*** Opening of Entries supplied ***

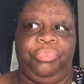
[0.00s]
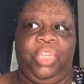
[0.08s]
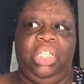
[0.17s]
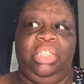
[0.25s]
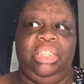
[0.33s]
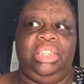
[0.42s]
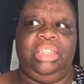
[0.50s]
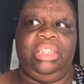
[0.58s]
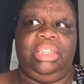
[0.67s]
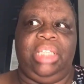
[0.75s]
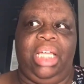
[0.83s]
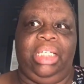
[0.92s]
this is
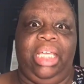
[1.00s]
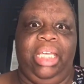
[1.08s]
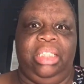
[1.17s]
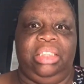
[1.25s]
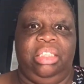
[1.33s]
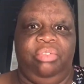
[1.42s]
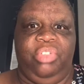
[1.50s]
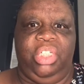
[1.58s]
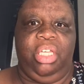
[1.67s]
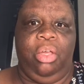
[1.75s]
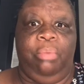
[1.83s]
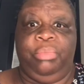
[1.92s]
not an edited
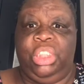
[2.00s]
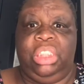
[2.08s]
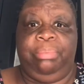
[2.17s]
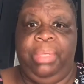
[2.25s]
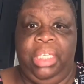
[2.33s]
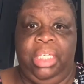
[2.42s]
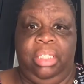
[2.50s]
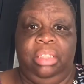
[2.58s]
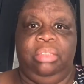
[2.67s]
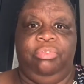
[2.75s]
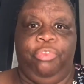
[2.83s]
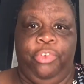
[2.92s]
video. I'm just
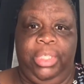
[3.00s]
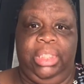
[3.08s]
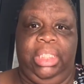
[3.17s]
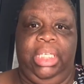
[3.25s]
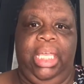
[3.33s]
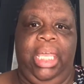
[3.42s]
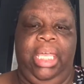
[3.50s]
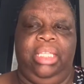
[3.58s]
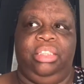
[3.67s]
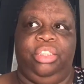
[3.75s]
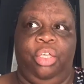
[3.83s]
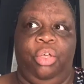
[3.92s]
speaking freely. And
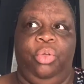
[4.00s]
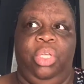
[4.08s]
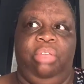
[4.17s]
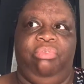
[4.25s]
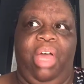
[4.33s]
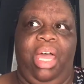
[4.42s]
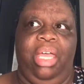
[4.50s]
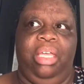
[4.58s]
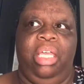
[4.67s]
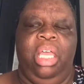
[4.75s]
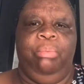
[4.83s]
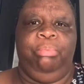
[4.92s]
so if I
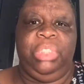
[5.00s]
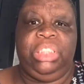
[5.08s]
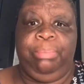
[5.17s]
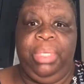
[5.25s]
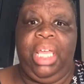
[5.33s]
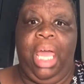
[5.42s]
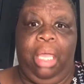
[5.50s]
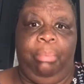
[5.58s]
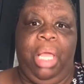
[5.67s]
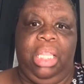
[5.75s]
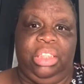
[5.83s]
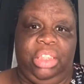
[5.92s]
misspeak, I
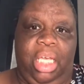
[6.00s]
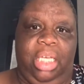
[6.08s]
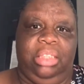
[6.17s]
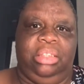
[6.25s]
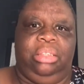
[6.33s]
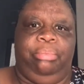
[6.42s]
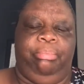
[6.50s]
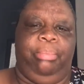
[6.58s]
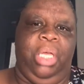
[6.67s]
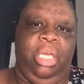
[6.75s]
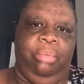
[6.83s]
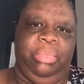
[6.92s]
apologize.
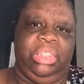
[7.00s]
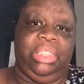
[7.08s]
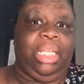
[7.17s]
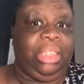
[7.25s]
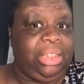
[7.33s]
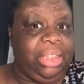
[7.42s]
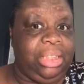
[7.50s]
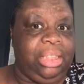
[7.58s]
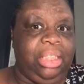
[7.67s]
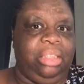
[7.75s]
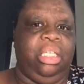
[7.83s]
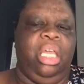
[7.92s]
It's not
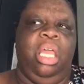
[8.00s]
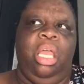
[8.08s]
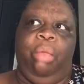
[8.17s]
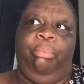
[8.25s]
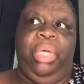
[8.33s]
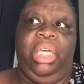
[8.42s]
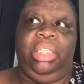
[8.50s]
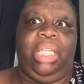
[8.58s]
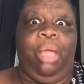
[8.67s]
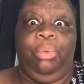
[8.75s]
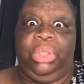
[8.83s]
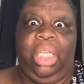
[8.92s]
intended, but I
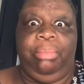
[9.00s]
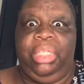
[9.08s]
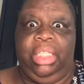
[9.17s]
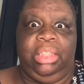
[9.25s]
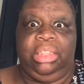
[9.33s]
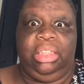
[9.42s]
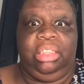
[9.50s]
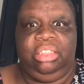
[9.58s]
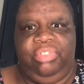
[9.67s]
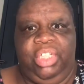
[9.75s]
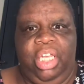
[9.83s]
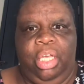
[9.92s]
will not be editing this
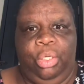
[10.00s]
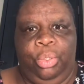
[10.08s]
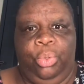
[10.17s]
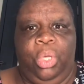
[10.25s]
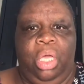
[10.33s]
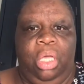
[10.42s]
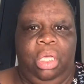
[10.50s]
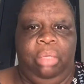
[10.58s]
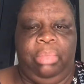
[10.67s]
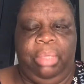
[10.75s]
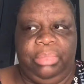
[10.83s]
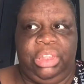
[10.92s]
video.
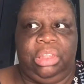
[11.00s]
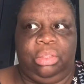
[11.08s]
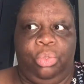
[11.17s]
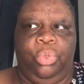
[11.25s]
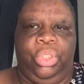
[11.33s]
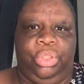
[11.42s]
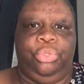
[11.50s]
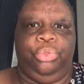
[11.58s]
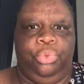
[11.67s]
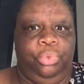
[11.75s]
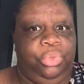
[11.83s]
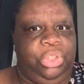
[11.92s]
I'm just going
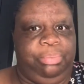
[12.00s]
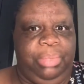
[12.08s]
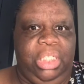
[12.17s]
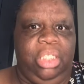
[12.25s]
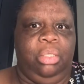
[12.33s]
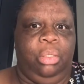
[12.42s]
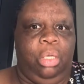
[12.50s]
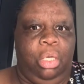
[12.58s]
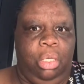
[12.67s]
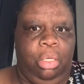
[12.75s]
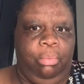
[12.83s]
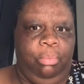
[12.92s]
to speak,
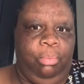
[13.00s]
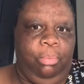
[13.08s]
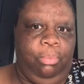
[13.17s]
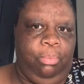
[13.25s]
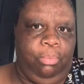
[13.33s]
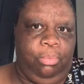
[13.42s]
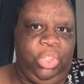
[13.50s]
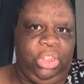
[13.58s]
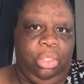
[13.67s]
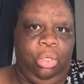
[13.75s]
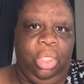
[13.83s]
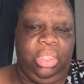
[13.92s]
you
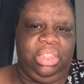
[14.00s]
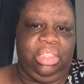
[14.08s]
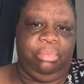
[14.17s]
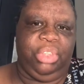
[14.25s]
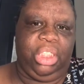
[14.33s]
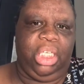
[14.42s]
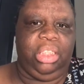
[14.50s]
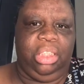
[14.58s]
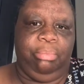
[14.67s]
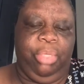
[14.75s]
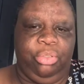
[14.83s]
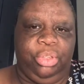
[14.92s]
know, on the subject and then
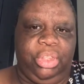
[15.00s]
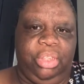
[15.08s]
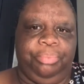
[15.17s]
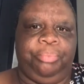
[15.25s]
post it.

*** Close of Entries supplied ***

Exercise objective
Each line of the data above needs to be retyped as it is, without any picture.

Answer for this exercise
[0.00s]
[0.08s]
[0.17s]
[0.25s]
[0.33s]
[0.42s]
[0.50s]
[0.58s]
[0.67s]
[0.75s]
[0.83s]
[0.92s]
this is
[1.00s]
[1.08s]
[1.17s]
[1.25s]
[1.33s]
[1.42s]
[1.50s]
[1.58s]
[1.67s]
[1.75s]
[1.83s]
[1.92s]
not an edited
[2.00s]
[2.08s]
[2.17s]
[2.25s]
[2.33s]
[2.42s]
[2.50s]
[2.58s]
[2.67s]
[2.75s]
[2.83s]
[2.92s]
video. I'm just
[3.00s]
[3.08s]
[3.17s]
[3.25s]
[3.33s]
[3.42s]
[3.50s]
[3.58s]
[3.67s]
[3.75s]
[3.83s]
[3.92s]
speaking freely. And
[4.00s]
[4.08s]
[4.17s]
[4.25s]
[4.33s]
[4.42s]
[4.50s]
[4.58s]
[4.67s]
[4.75s]
[4.83s]
[4.92s]
so if I
[5.00s]
[5.08s]
[5.17s]
[5.25s]
[5.33s]
[5.42s]
[5.50s]
[5.58s]
[5.67s]
[5.75s]
[5.83s]
[5.92s]
misspeak, I
[6.00s]
[6.08s]
[6.17s]
[6.25s]
[6.33s]
[6.42s]
[6.50s]
[6.58s]
[6.67s]
[6.75s]
[6.83s]
[6.92s]
apologize.
[7.00s]
[7.08s]
[7.17s]
[7.25s]
[7.33s]
[7.42s]
[7.50s]
[7.58s]
[7.67s]
[7.75s]
[7.83s]
[7.92s]
It's not
[8.00s]
[8.08s]
[8.17s]
[8.25s]
[8.33s]
[8.42s]
[8.50s]
[8.58s]
[8.67s]
[8.75s]
[8.83s]
[8.92s]
intended, but I
[9.00s]
[9.08s]
[9.17s]
[9.25s]
[9.33s]
[9.42s]
[9.50s]
[9.58s]
[9.67s]
[9.75s]
[9.83s]
[9.92s]
will not be editing this
[10.00s]
[10.08s]
[10.17s]
[10.25s]
[10.33s]
[10.42s]
[10.50s]
[10.58s]
[10.67s]
[10.75s]
[10.83s]
[10.92s]
video.
[11.00s]
[11.08s]
[11.17s]
[11.25s]
[11.33s]
[11.42s]
[11.50s]
[11.58s]
[11.67s]
[11.75s]
[11.83s]
[11.92s]
I'm just going
[12.00s]
[12.08s]
[12.17s]
[12.25s]
[12.33s]
[12.42s]
[12.50s]
[12.58s]
[12.67s]
[12.75s]
[12.83s]
[12.92s]
to speak,
[13.00s]
[13.08s]
[13.17s]
[13.25s]
[13.33s]
[13.42s]
[13.50s]
[13.58s]
[13.67s]
[13.75s]
[13.83s]
[13.92s]
you
[14.00s]
[14.08s]
[14.17s]
[14.25s]
[14.33s]
[14.42s]
[14.50s]
[14.58s]
[14.67s]
[14.75s]
[14.83s]
[14.92s]
know, on the subject and then
[15.00s]
[15.08s]
[15.17s]
[15.25s]
post it.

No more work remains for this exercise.